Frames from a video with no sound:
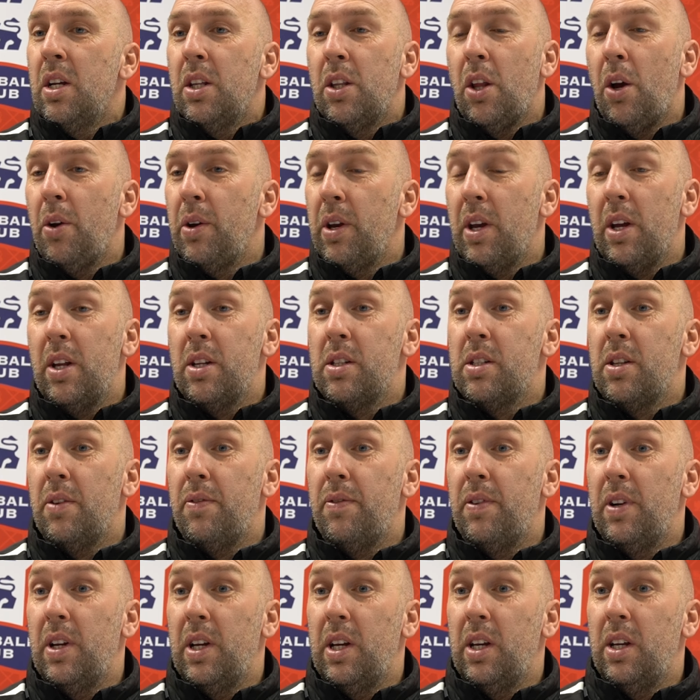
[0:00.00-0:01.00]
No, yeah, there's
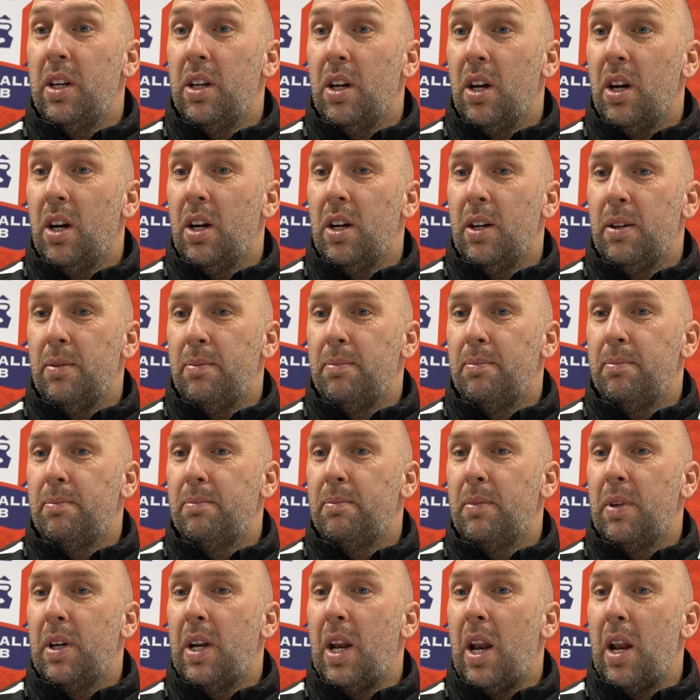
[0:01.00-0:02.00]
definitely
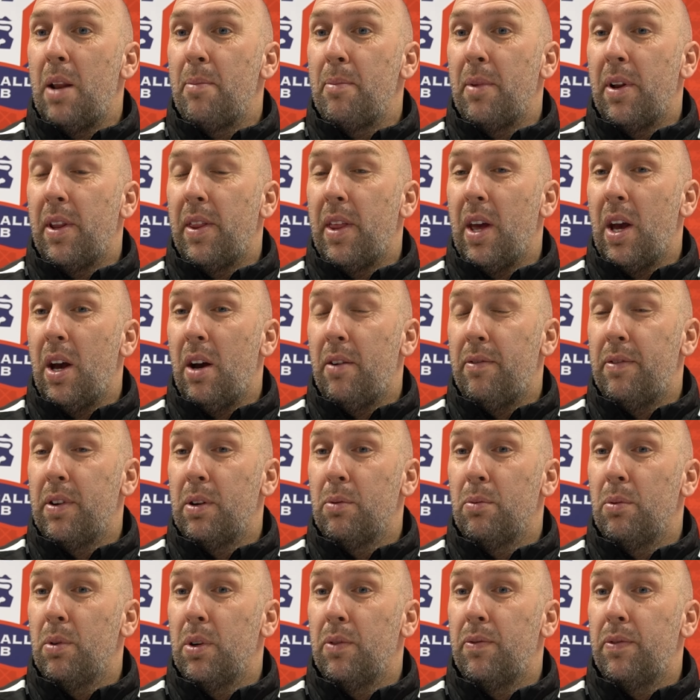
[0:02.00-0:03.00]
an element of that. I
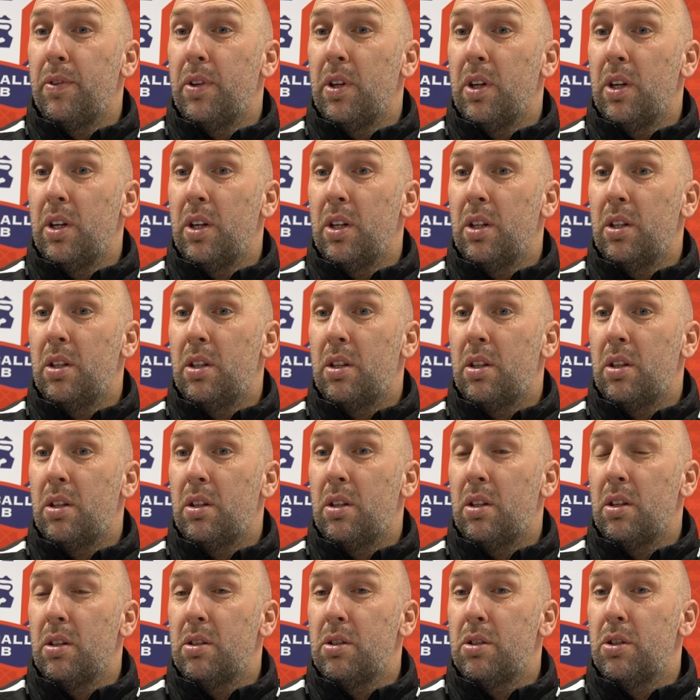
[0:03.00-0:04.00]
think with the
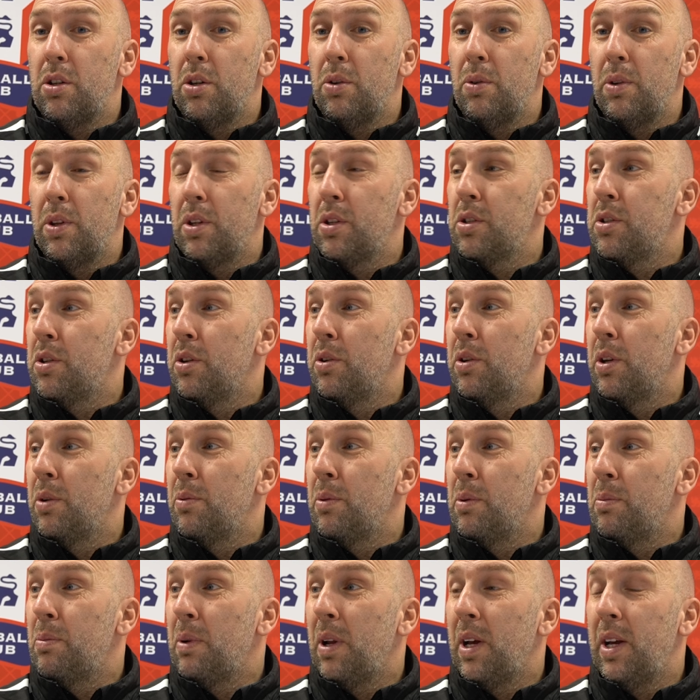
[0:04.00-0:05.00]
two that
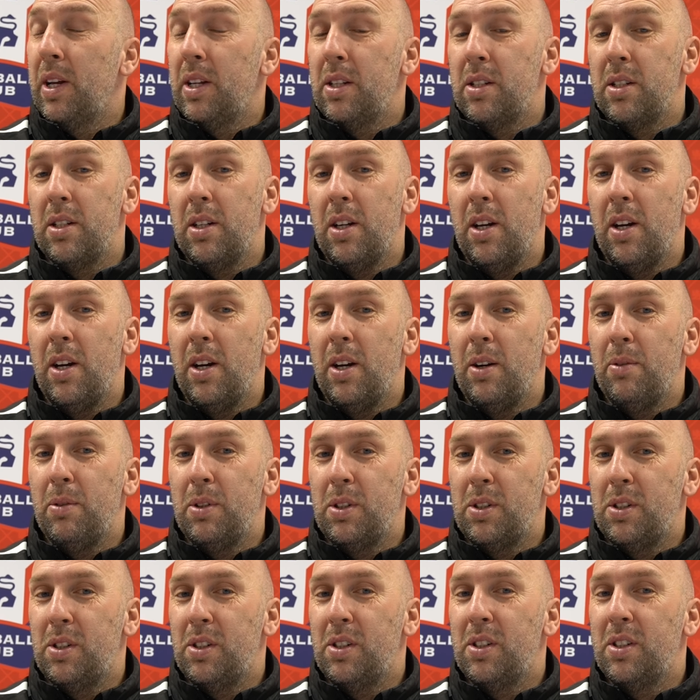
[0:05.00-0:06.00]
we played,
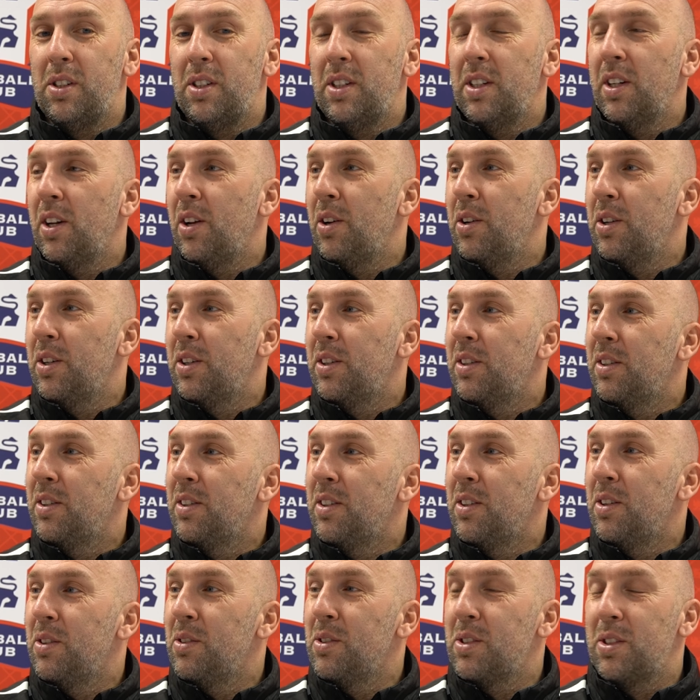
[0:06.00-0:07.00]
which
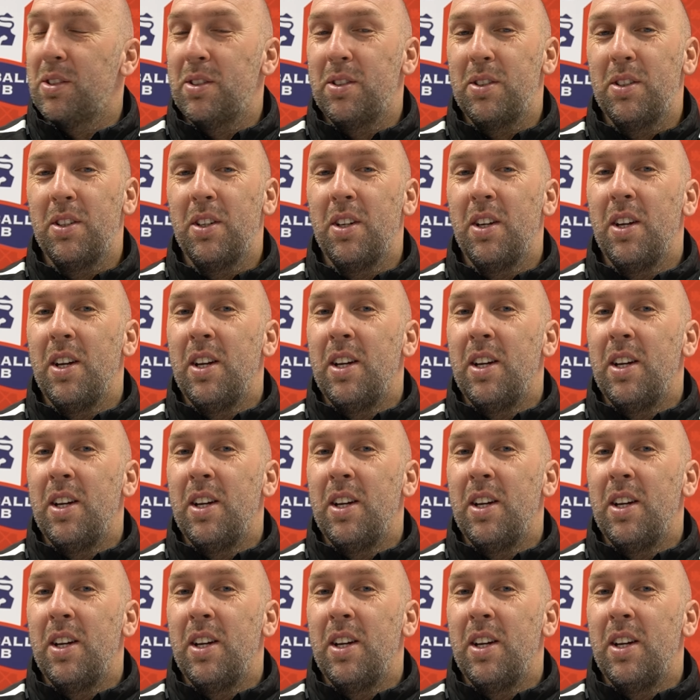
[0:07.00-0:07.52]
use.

════════

REQUIRED WORK —
Output the listing above in full, exactly. No images.

SOLUTION TO THE EXERCISE —
Frames from a video with no sound:
[0:00.00-0:01.00]
No, yeah, there's
[0:01.00-0:02.00]
definitely
[0:02.00-0:03.00]
an element of that. I
[0:03.00-0:04.00]
think with the
[0:04.00-0:05.00]
two that
[0:05.00-0:06.00]
we played,
[0:06.00-0:07.00]
which
[0:07.00-0:07.52]
use.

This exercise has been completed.